The content of Note 18 was quoted in comments made to the USPTO on proposed rulemaking in the area of ​​continuing applications:
http://www.uspto.gov/web/offices/pac/dapp/opla/comments/fpp_continuation/ebert.pdf.
The comments referred to my April 2006 Intellectual Property Today article, which I was unaware of at the time of the comments, was not actually published by Intellectual Property Today. These comments to the USPTO objected to the proposed limitations on second and subsequent continuing applications on the basis that, even if implemented, the proposed limitations would NOT solve the application backlog problem AND, separately, would adversely affect many reasonable uses of the application. practice of continuous requests. ]
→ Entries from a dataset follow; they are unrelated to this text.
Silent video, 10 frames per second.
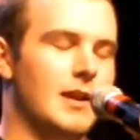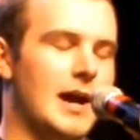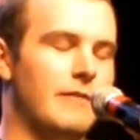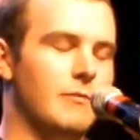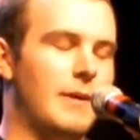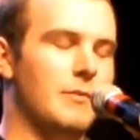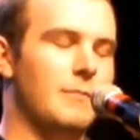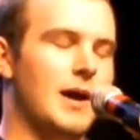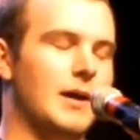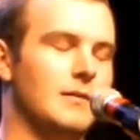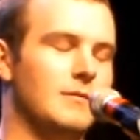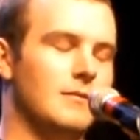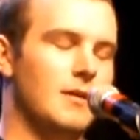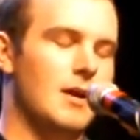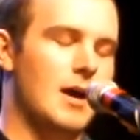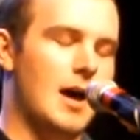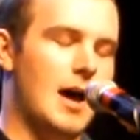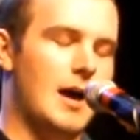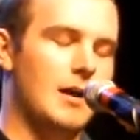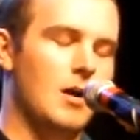I remember mine.
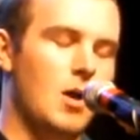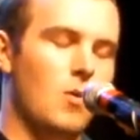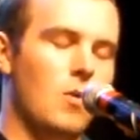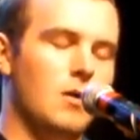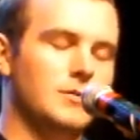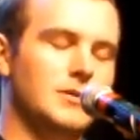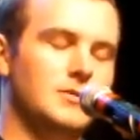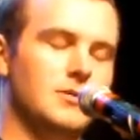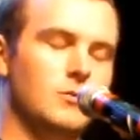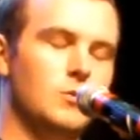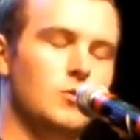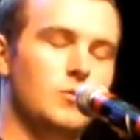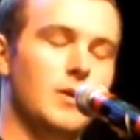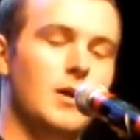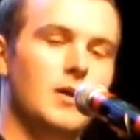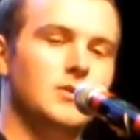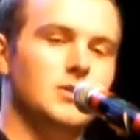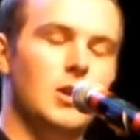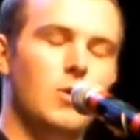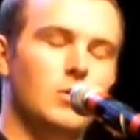I walked into the room
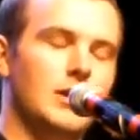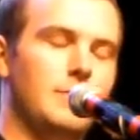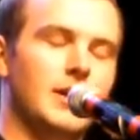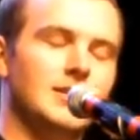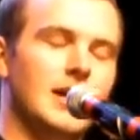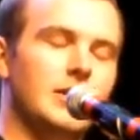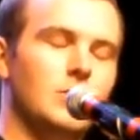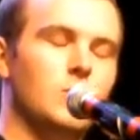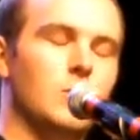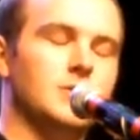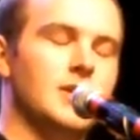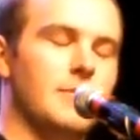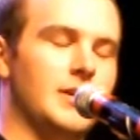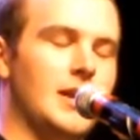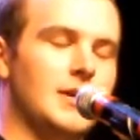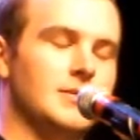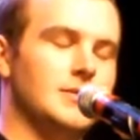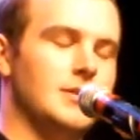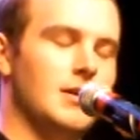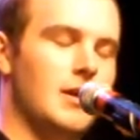slowly because I knew what was coming
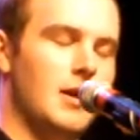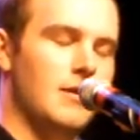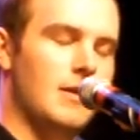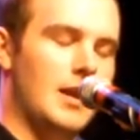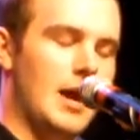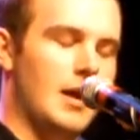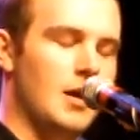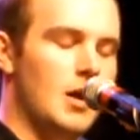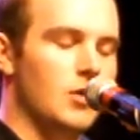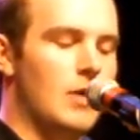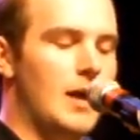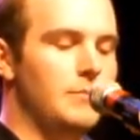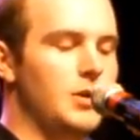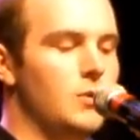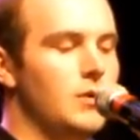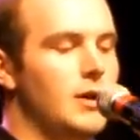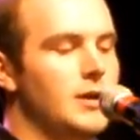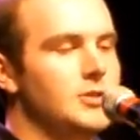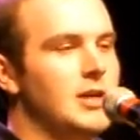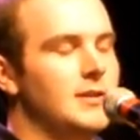next. Then I grabbed you
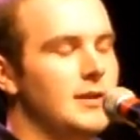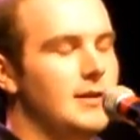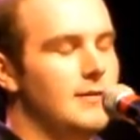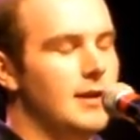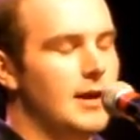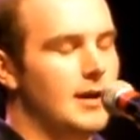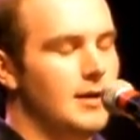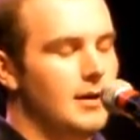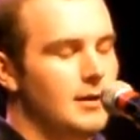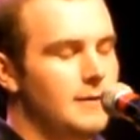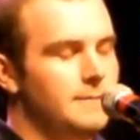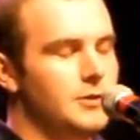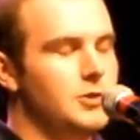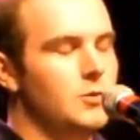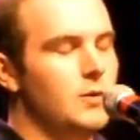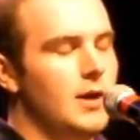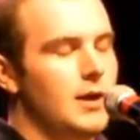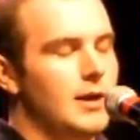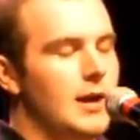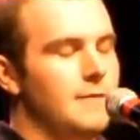gently, then I lifted you
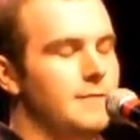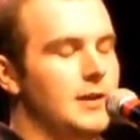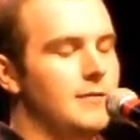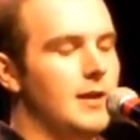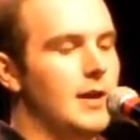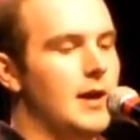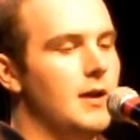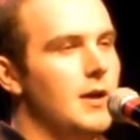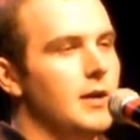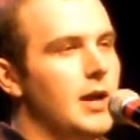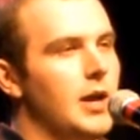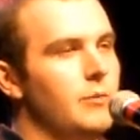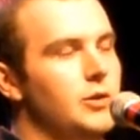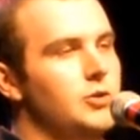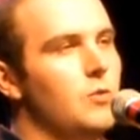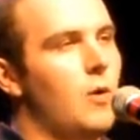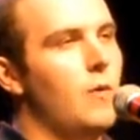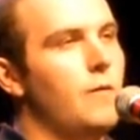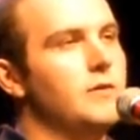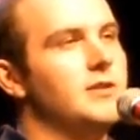carefully, then I carried you
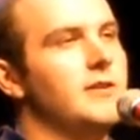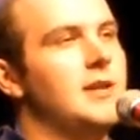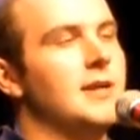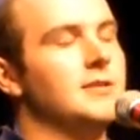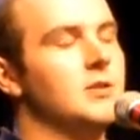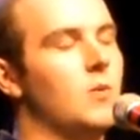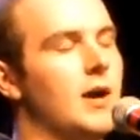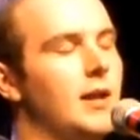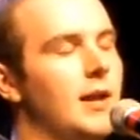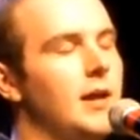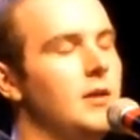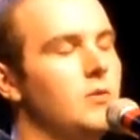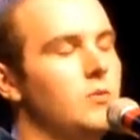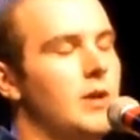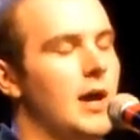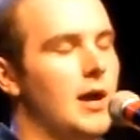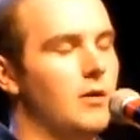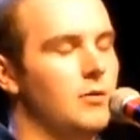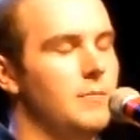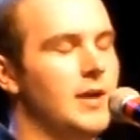over to the desk where I lay you
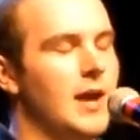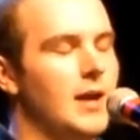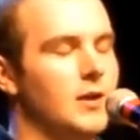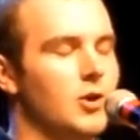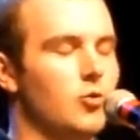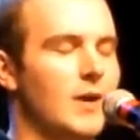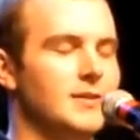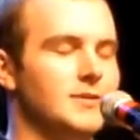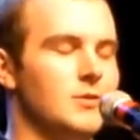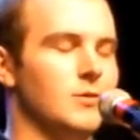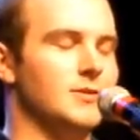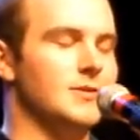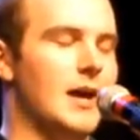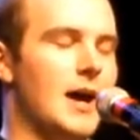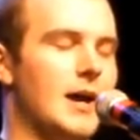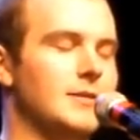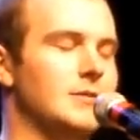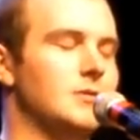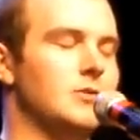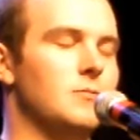down and began to caress your sides
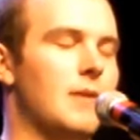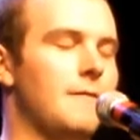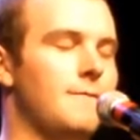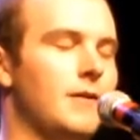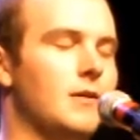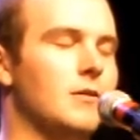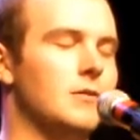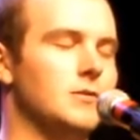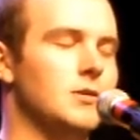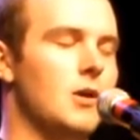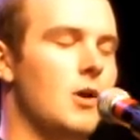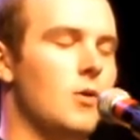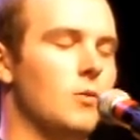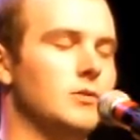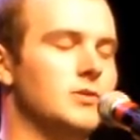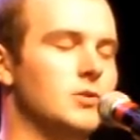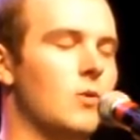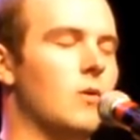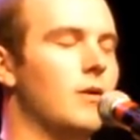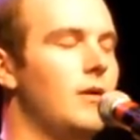until my fingers were
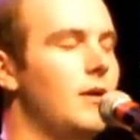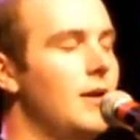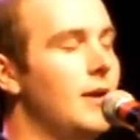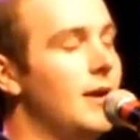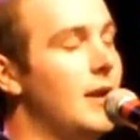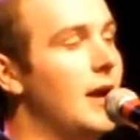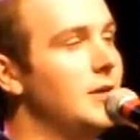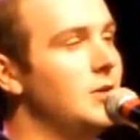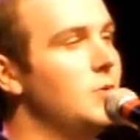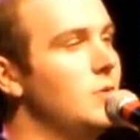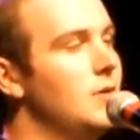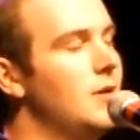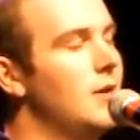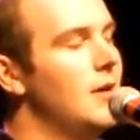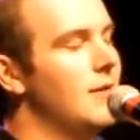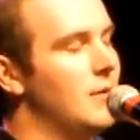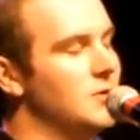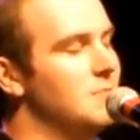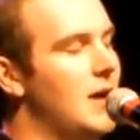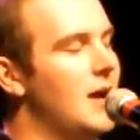sore. And I knew that
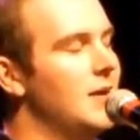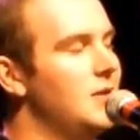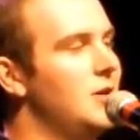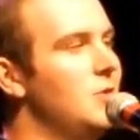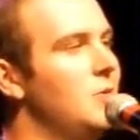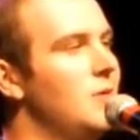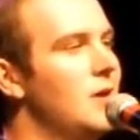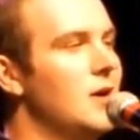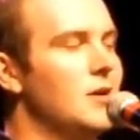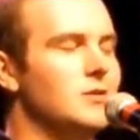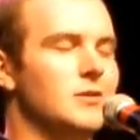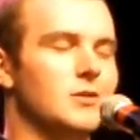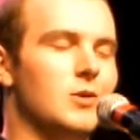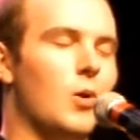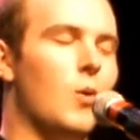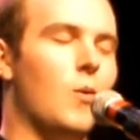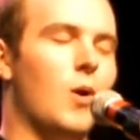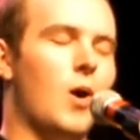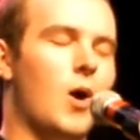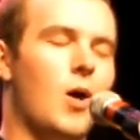was my cue to
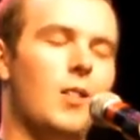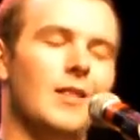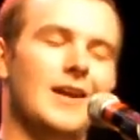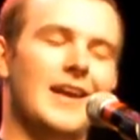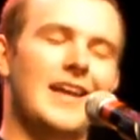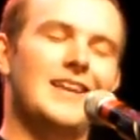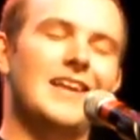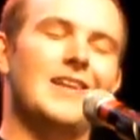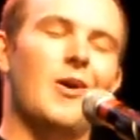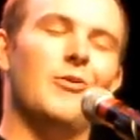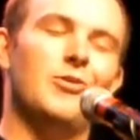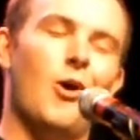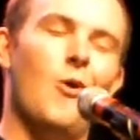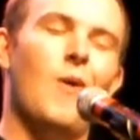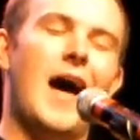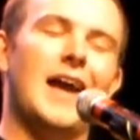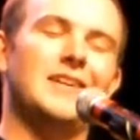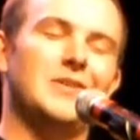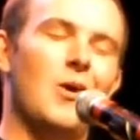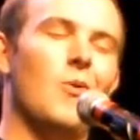go all in. And although
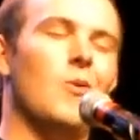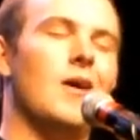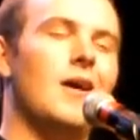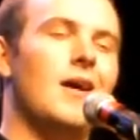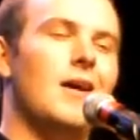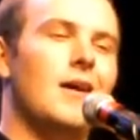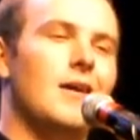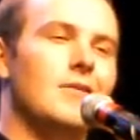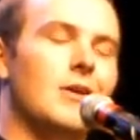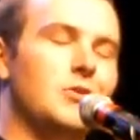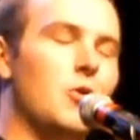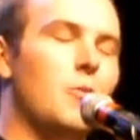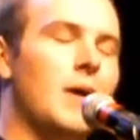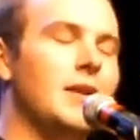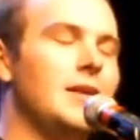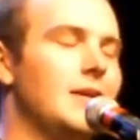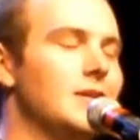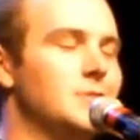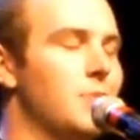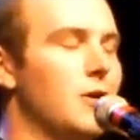I know that nobody
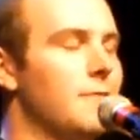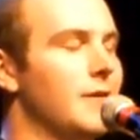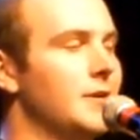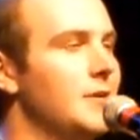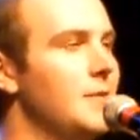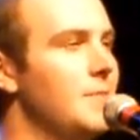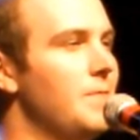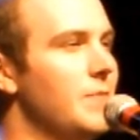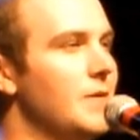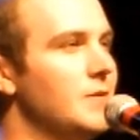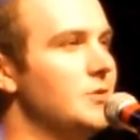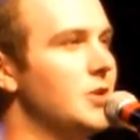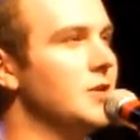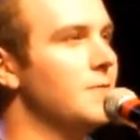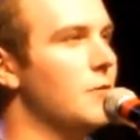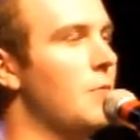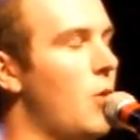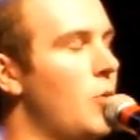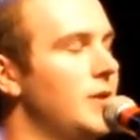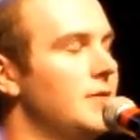is perfect, just for a
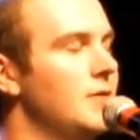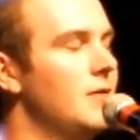moment,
Of Carhart’s book, “Lost Triumph,” the publisher is Putnam, not Putman. Two other reviewers have disputed the novelty of the book, despite the fact that the theory about the possible existence of JEB Stuart
The paper had been published years before Carhart’s book.

[After March 2006, the Supreme Court decided the case eBay v. MercExchange. Therein, the Supreme Court made clear that entities such as universities and individual inventors, who don’t make product, could satisfy the four-factor test and obtain permanent injunctions to bar infringement of their patents.]